### EXERCISE REQUIREMENTS
Where does the string "frames" occur in the entries below? Copy every line where it does.

(Stored items)
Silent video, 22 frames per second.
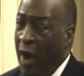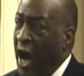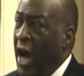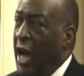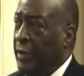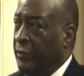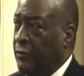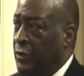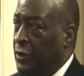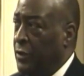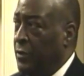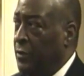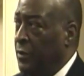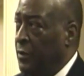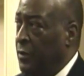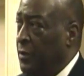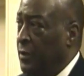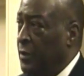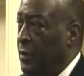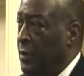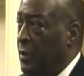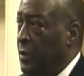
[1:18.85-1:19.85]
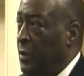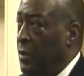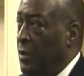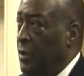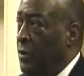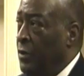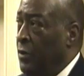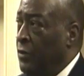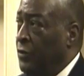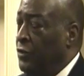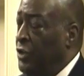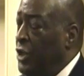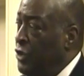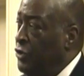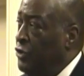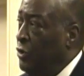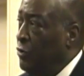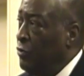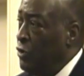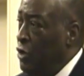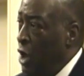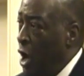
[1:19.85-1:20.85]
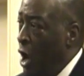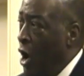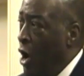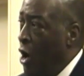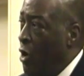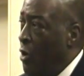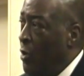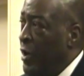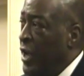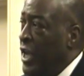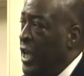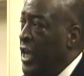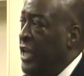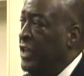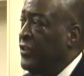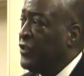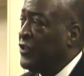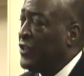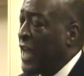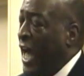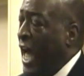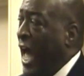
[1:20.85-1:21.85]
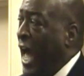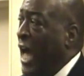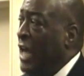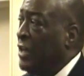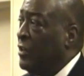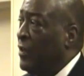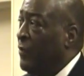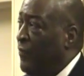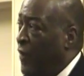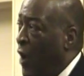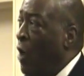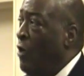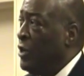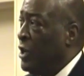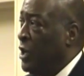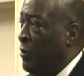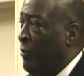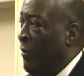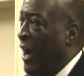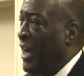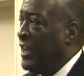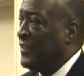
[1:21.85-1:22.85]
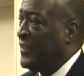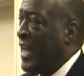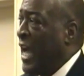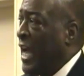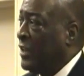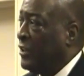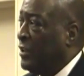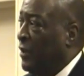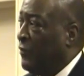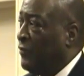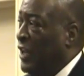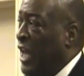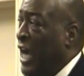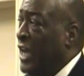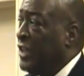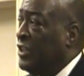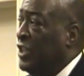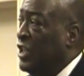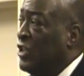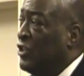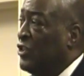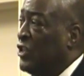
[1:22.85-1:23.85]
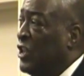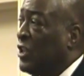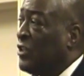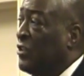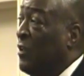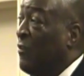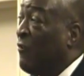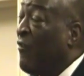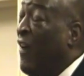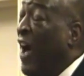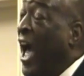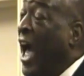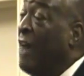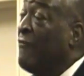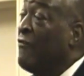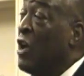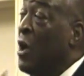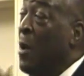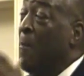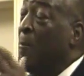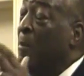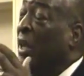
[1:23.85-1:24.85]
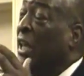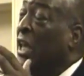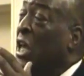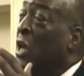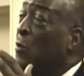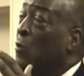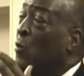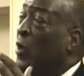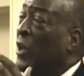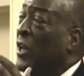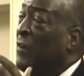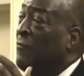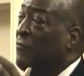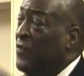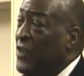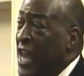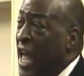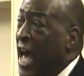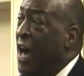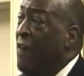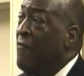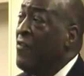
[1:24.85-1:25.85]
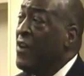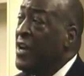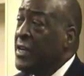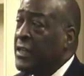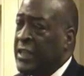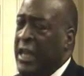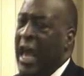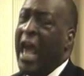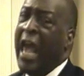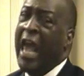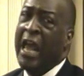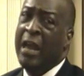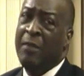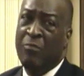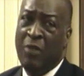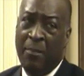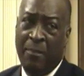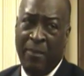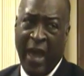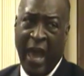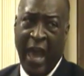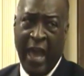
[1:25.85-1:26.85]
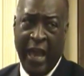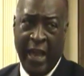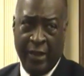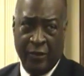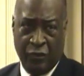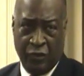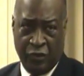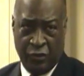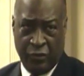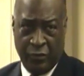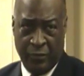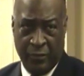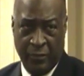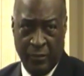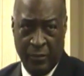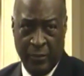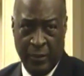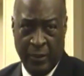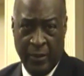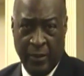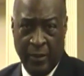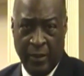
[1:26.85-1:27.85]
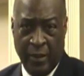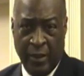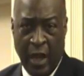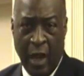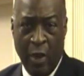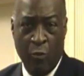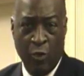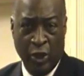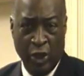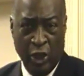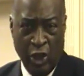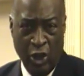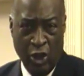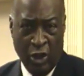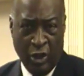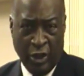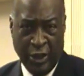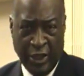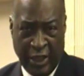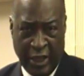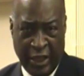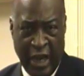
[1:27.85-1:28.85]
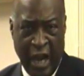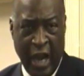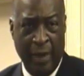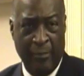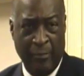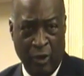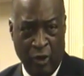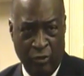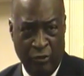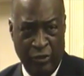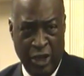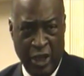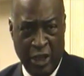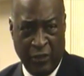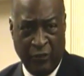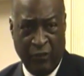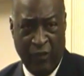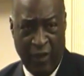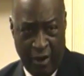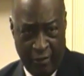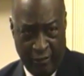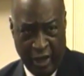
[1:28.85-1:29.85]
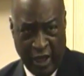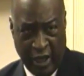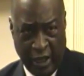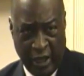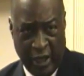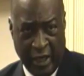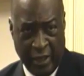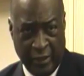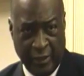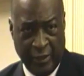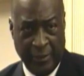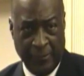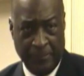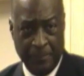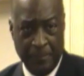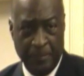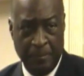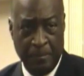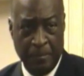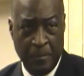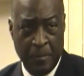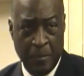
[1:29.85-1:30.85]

But did you know he signed the Voting Rights Act of 1965? But it would have never came to pass. Now I want to look at the camera on this very clearly.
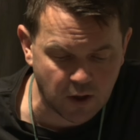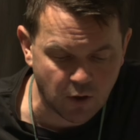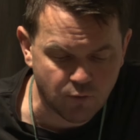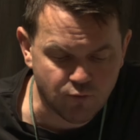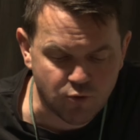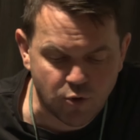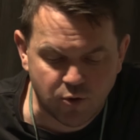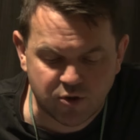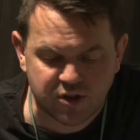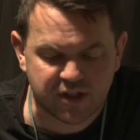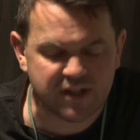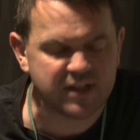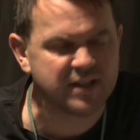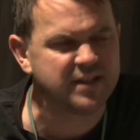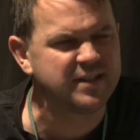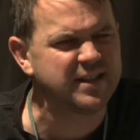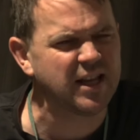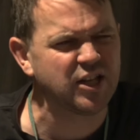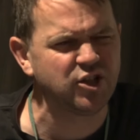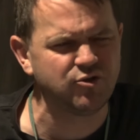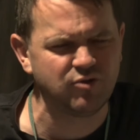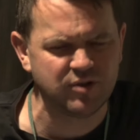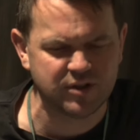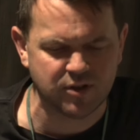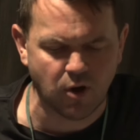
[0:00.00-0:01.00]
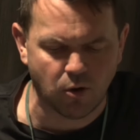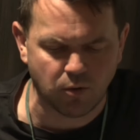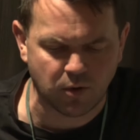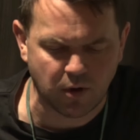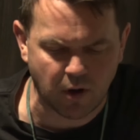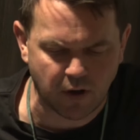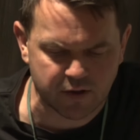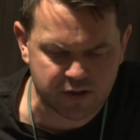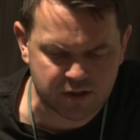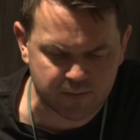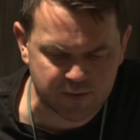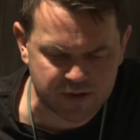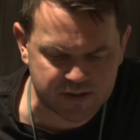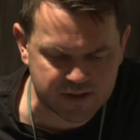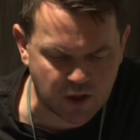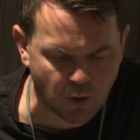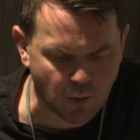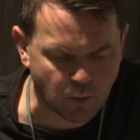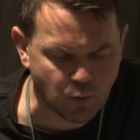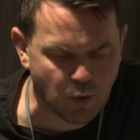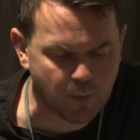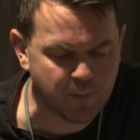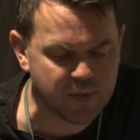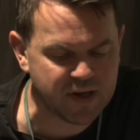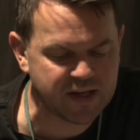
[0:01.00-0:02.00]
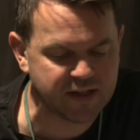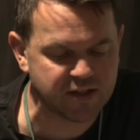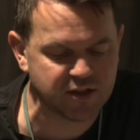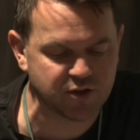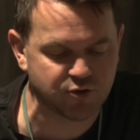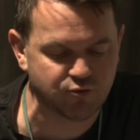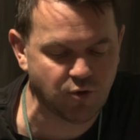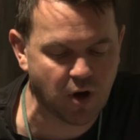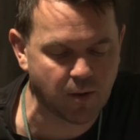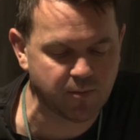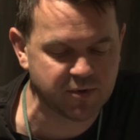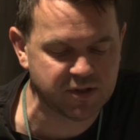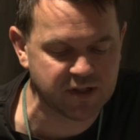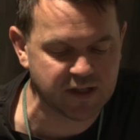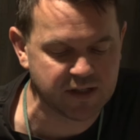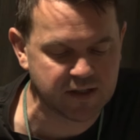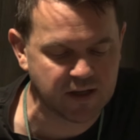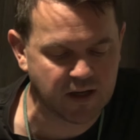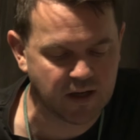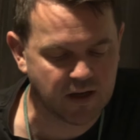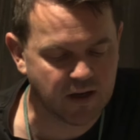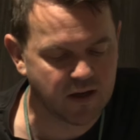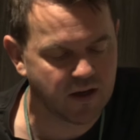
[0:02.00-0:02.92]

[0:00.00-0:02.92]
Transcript: rooted in centuries-old custom and so on, were being disrupted.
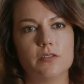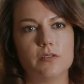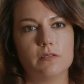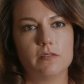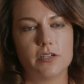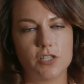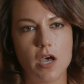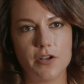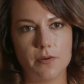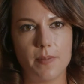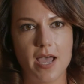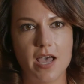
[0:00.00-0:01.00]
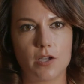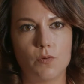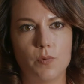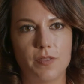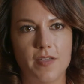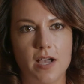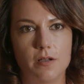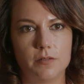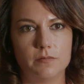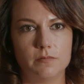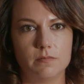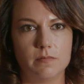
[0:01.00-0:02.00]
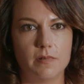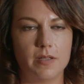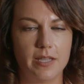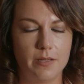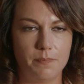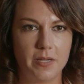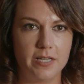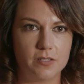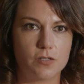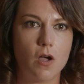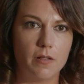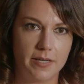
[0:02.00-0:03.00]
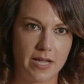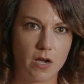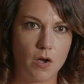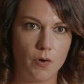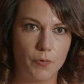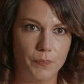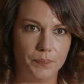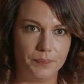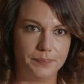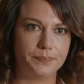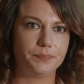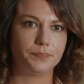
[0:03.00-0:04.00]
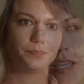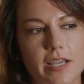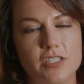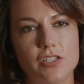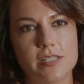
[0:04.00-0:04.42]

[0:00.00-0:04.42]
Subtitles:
their daughter back without it being solid at home. I just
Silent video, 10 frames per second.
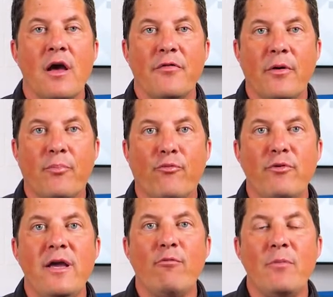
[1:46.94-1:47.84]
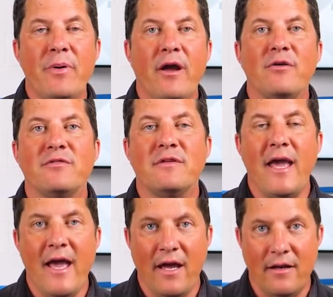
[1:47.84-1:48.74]
the pre-repair
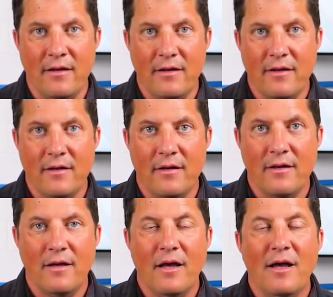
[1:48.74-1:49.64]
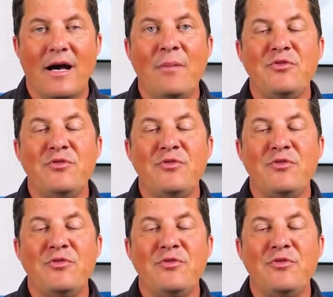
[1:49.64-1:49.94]
scan. I'm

### ANSWER TO THIS PROBLEM
Silent video, 22 frames per second.
Silent video, 10 frames per second.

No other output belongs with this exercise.